WHAT YOU NEED TO DO: The records are to be copied word for word, and the pictures dropped.

-------------------------

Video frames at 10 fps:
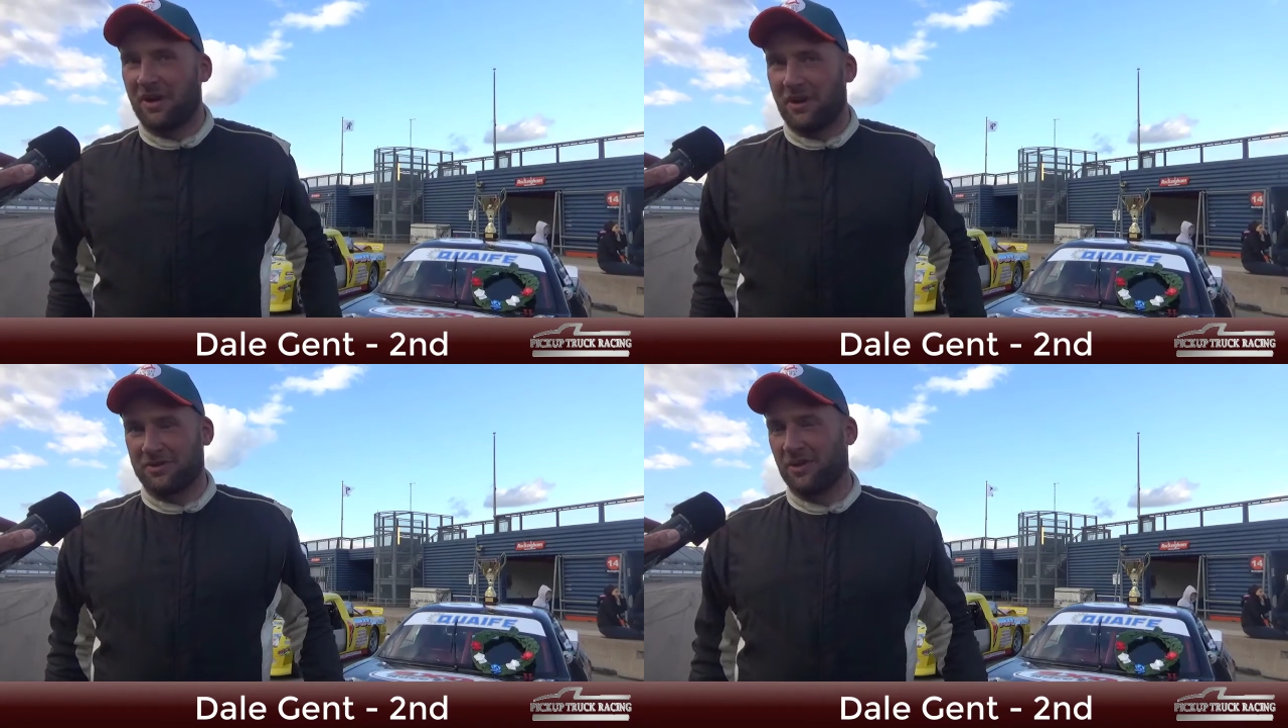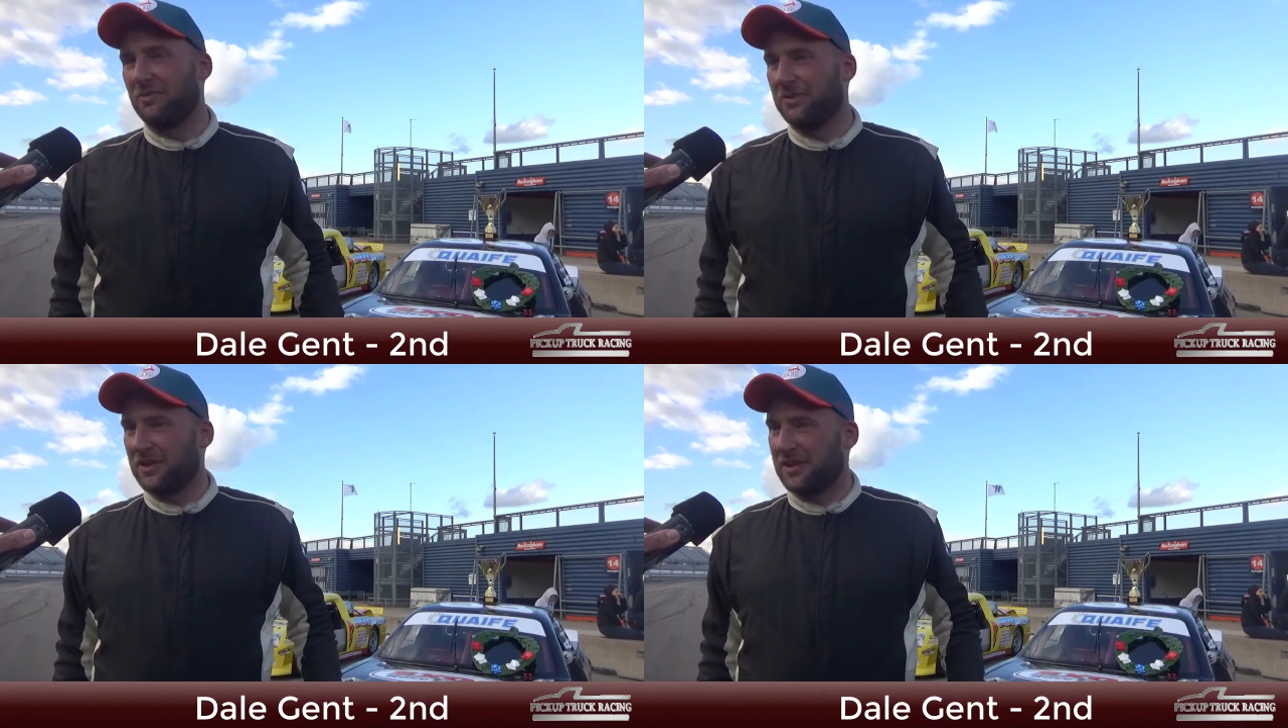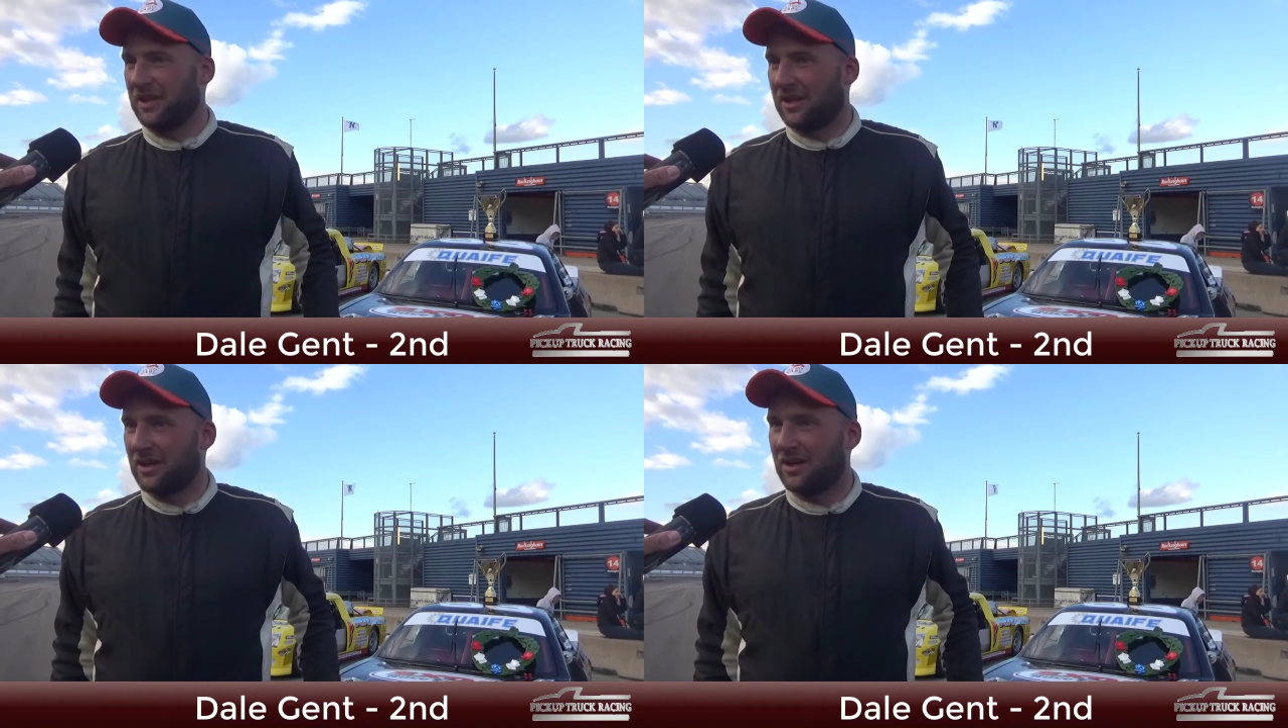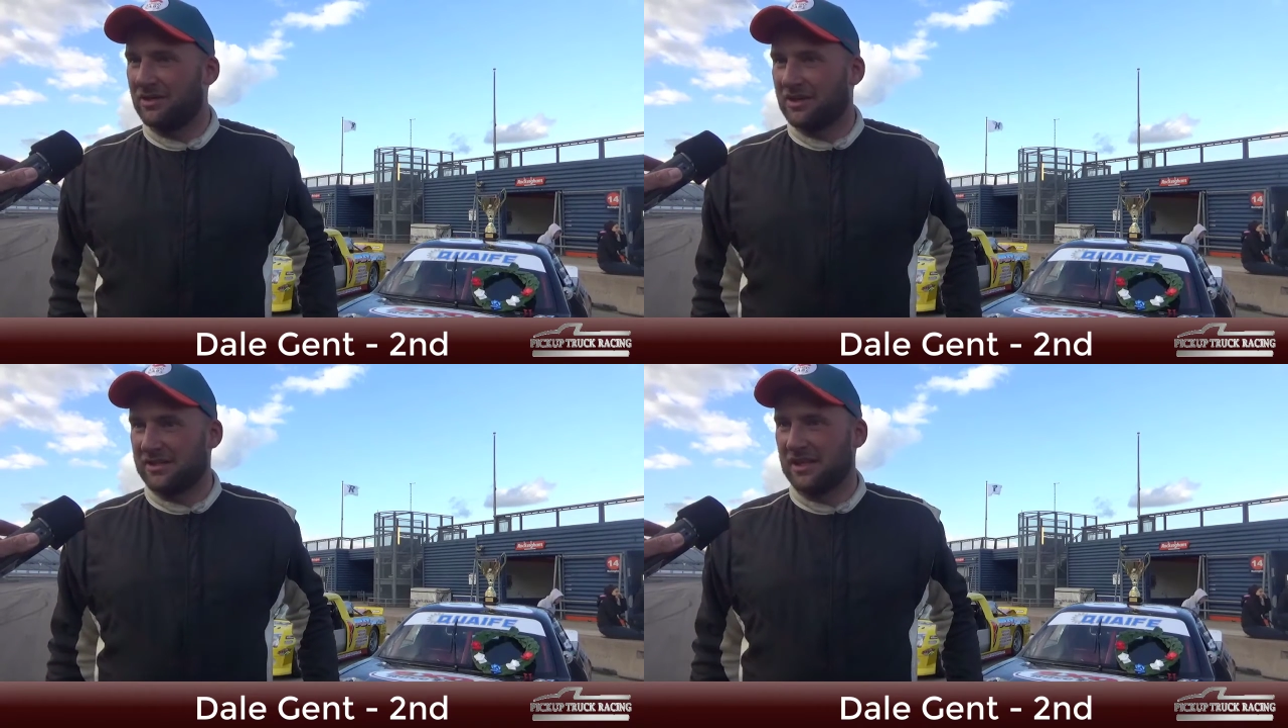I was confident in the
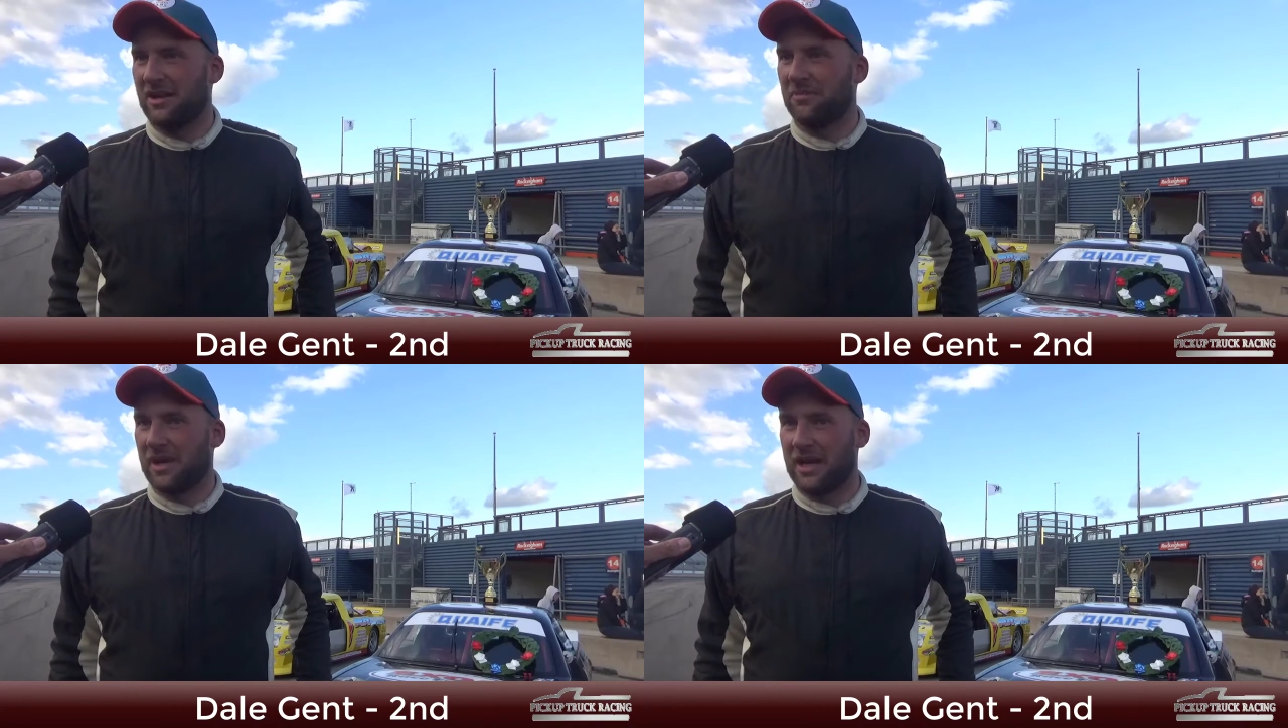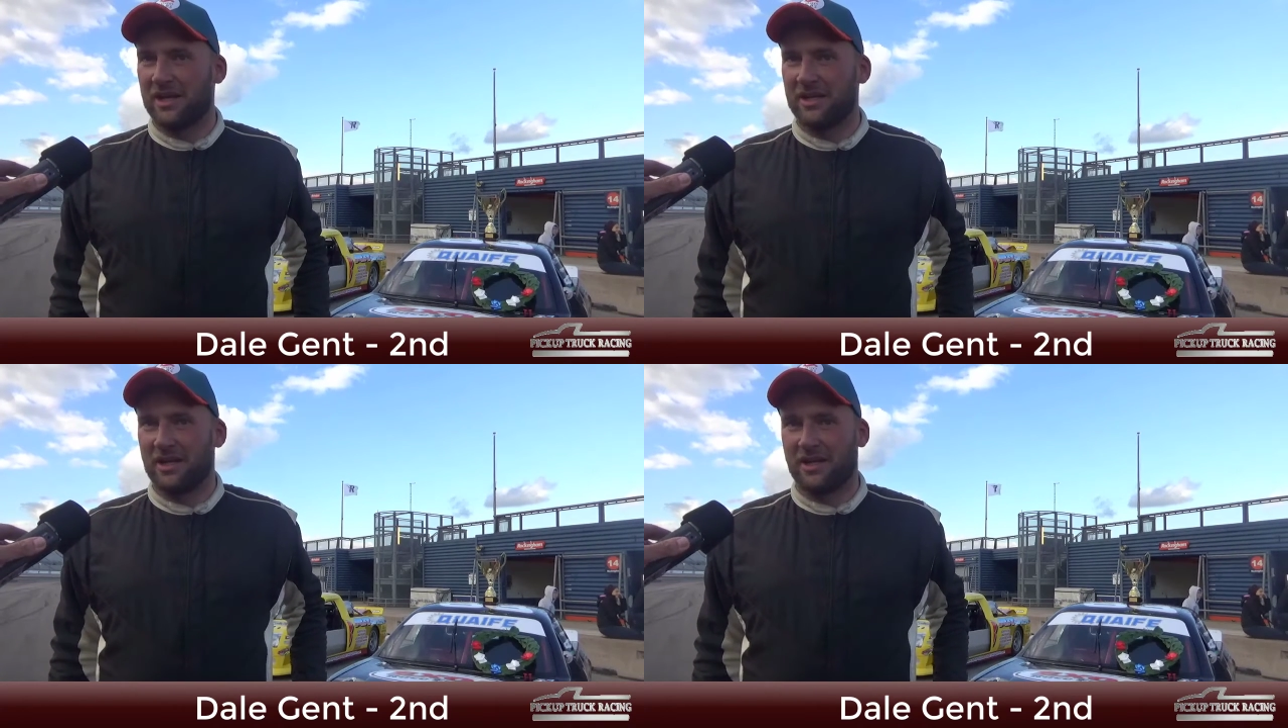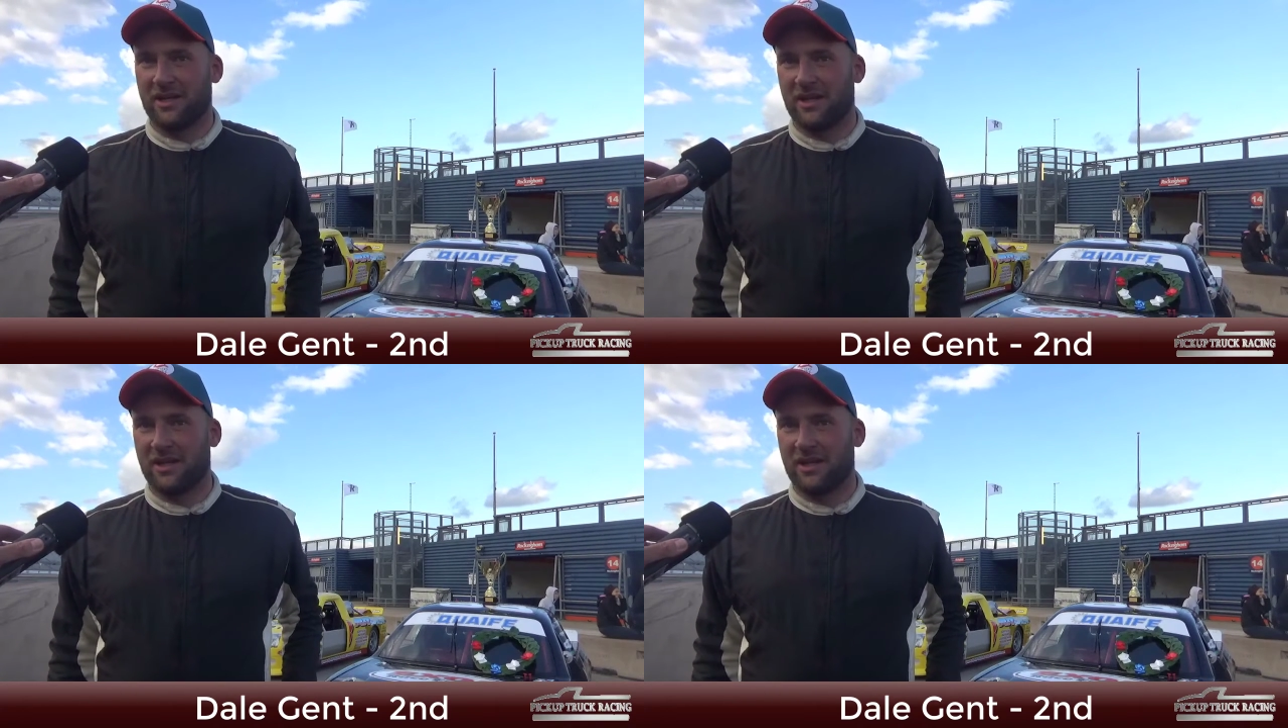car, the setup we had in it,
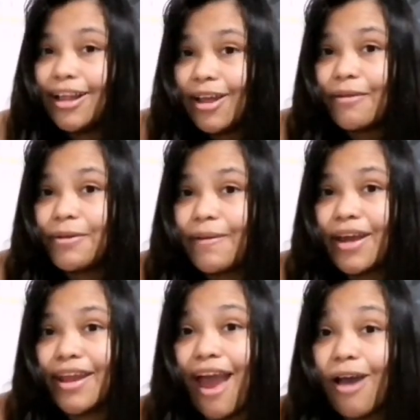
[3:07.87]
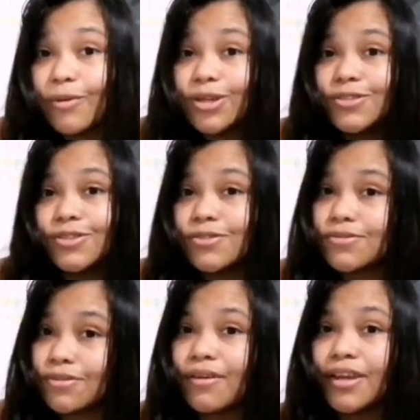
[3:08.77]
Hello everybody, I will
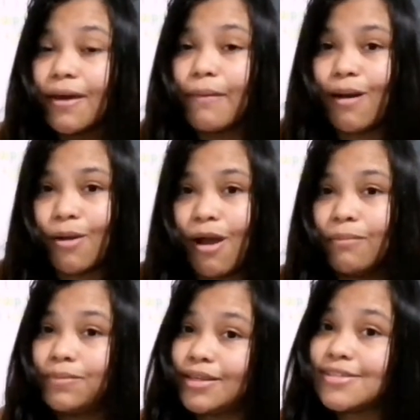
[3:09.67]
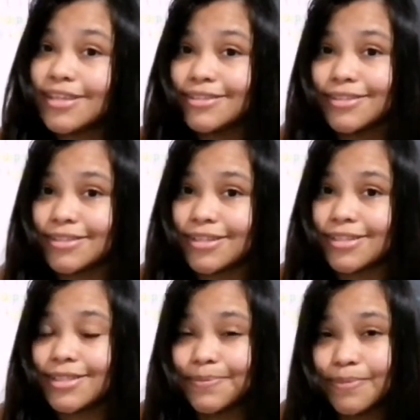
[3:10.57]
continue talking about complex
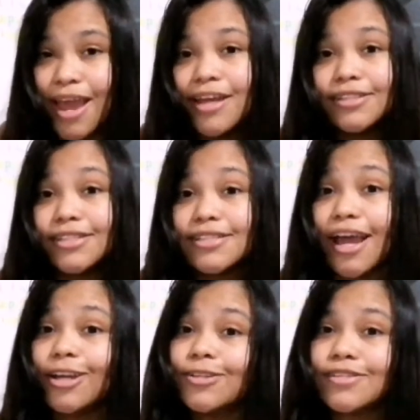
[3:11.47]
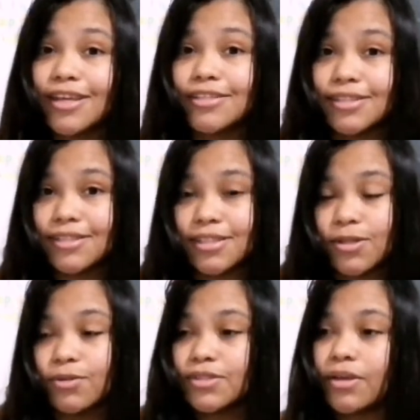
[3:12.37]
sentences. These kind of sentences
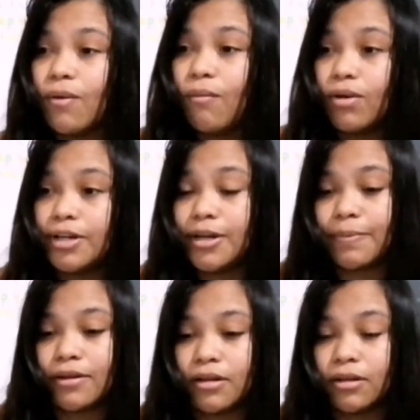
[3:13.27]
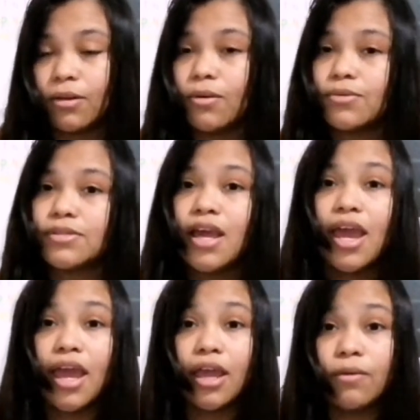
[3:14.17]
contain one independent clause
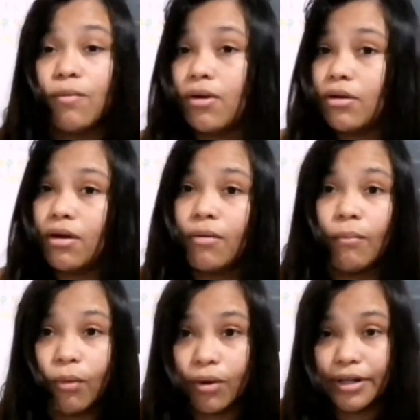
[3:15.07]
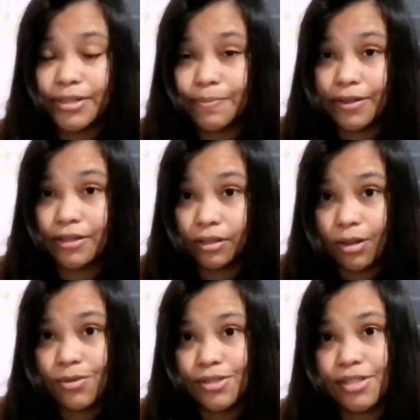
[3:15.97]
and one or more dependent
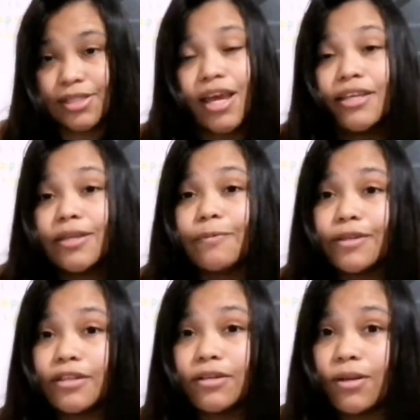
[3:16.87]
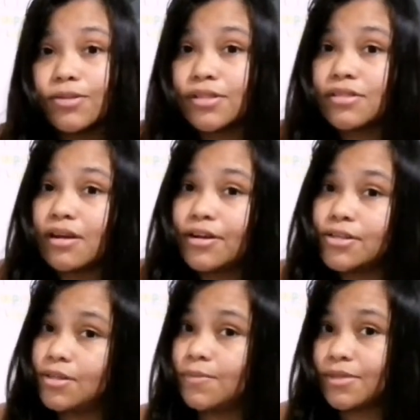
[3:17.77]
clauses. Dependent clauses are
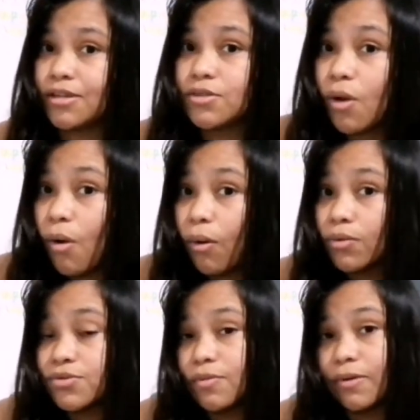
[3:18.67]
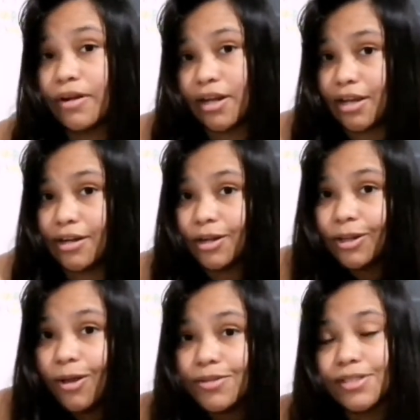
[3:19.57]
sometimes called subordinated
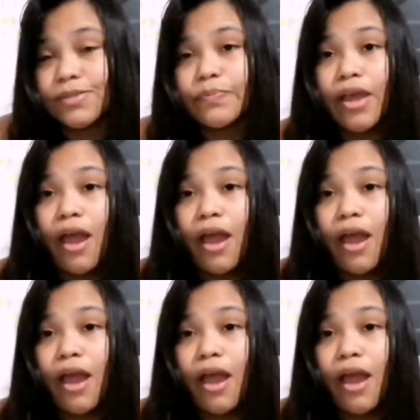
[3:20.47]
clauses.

-------------------------

SOLUTION TO THIS TASK:
Video frames at 10 fps:
I was confident in the
car, the setup we had in it,
[3:07.87]
[3:08.77]
Hello everybody, I will
[3:09.67]
[3:10.57]
continue talking about complex
[3:11.47]
[3:12.37]
sentences. These kind of sentences
[3:13.27]
[3:14.17]
contain one independent clause
[3:15.07]
[3:15.97]
and one or more dependent
[3:16.87]
[3:17.77]
clauses. Dependent clauses are
[3:18.67]
[3:19.57]
sometimes called subordinated
[3:20.47]
clauses.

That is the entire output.